Revised and updated in 2010 by editors William Durch and Madeline England
This report provides an overview of recent trends in the use of police in UN peacekeeping missions, assesses chronic challenges, and lays out a series of proposals aimed at improving UN capacity to support post-conflict policing and the rule of law. It concludes that the UN’s historically ad hoc approach-driven in large part by resource constraints, but also by a lack of vision that has only recently begun to be corrected-is no longer acceptable, if it ever was. It therefore recommends new approaches for more systematic planning, recruiting, and rapid deployment of larger numbers of quality UN police (UNPOL) and other rule of law personnel for integrated peace operations. These include a standing UN Rule of Law Capacity, a complementary ready reserve of police and other criminal justice personnel, and a Senior Reserve Roster of experienced, retired police officers, judges, prosecutors, and defense lawyers. The study provides a description of these proposed reforms, including detailed cost estimates, and concludes that the implementation of such initiatives would dramatically improve the UN’s ability to carry out its mandates to support post-conflict policing and rule of law.

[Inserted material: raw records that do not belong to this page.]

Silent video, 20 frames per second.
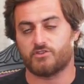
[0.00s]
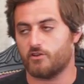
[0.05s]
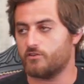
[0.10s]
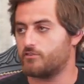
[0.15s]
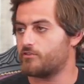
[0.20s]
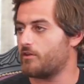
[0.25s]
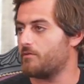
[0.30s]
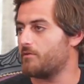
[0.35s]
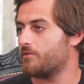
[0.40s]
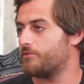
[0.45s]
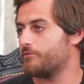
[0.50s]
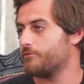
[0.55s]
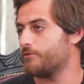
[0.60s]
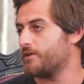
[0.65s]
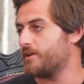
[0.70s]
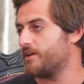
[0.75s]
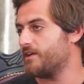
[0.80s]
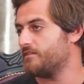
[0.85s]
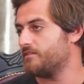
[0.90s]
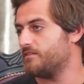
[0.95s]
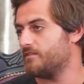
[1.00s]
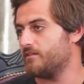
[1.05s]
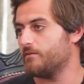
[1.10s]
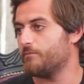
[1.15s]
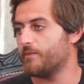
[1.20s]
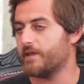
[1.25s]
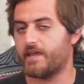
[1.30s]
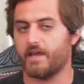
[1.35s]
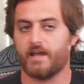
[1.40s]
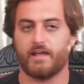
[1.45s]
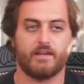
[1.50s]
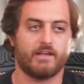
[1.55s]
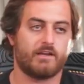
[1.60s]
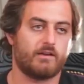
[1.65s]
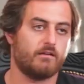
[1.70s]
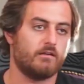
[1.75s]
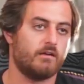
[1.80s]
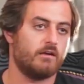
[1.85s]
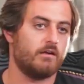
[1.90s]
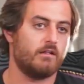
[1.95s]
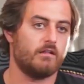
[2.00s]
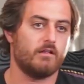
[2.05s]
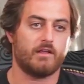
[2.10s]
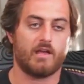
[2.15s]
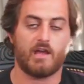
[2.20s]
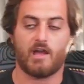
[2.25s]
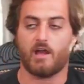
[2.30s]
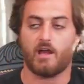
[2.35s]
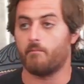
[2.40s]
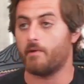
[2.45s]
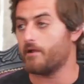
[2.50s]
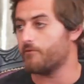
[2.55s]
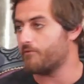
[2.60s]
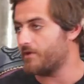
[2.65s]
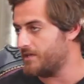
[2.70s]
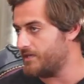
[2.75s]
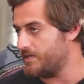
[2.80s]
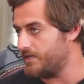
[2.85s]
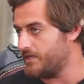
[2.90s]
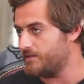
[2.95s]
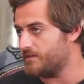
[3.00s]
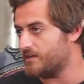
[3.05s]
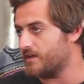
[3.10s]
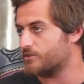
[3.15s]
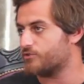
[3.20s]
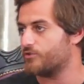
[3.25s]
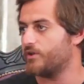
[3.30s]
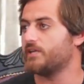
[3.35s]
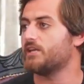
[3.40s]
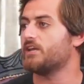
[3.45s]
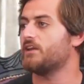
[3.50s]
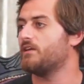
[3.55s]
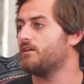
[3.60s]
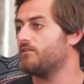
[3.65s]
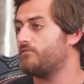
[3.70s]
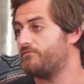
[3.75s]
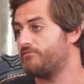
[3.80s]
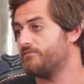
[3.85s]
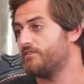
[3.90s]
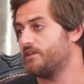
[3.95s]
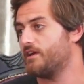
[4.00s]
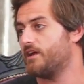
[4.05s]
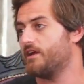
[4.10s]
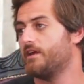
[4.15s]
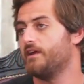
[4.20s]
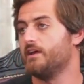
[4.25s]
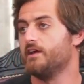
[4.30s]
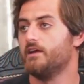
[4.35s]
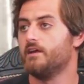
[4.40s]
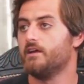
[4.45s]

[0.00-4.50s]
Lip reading: starts coming through your head. Mechanical, am I ready? Did I train enough? Did I?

This report is one of five FOPO studies on essential aspects of improving rule of law in post-conflict states. Other studies focus on improving border control and border security, fighting corruption in war-torn states, increasing accountability for non-military personnel in peace operations, and using UN Panels of Experts more effectively to combat spoilers and monitor targeted sanctions.
The original version of Enhancing United Nations Capacity was issued November 2007 with co-authors Joshua Smith, Victoria Holt, and William Durch.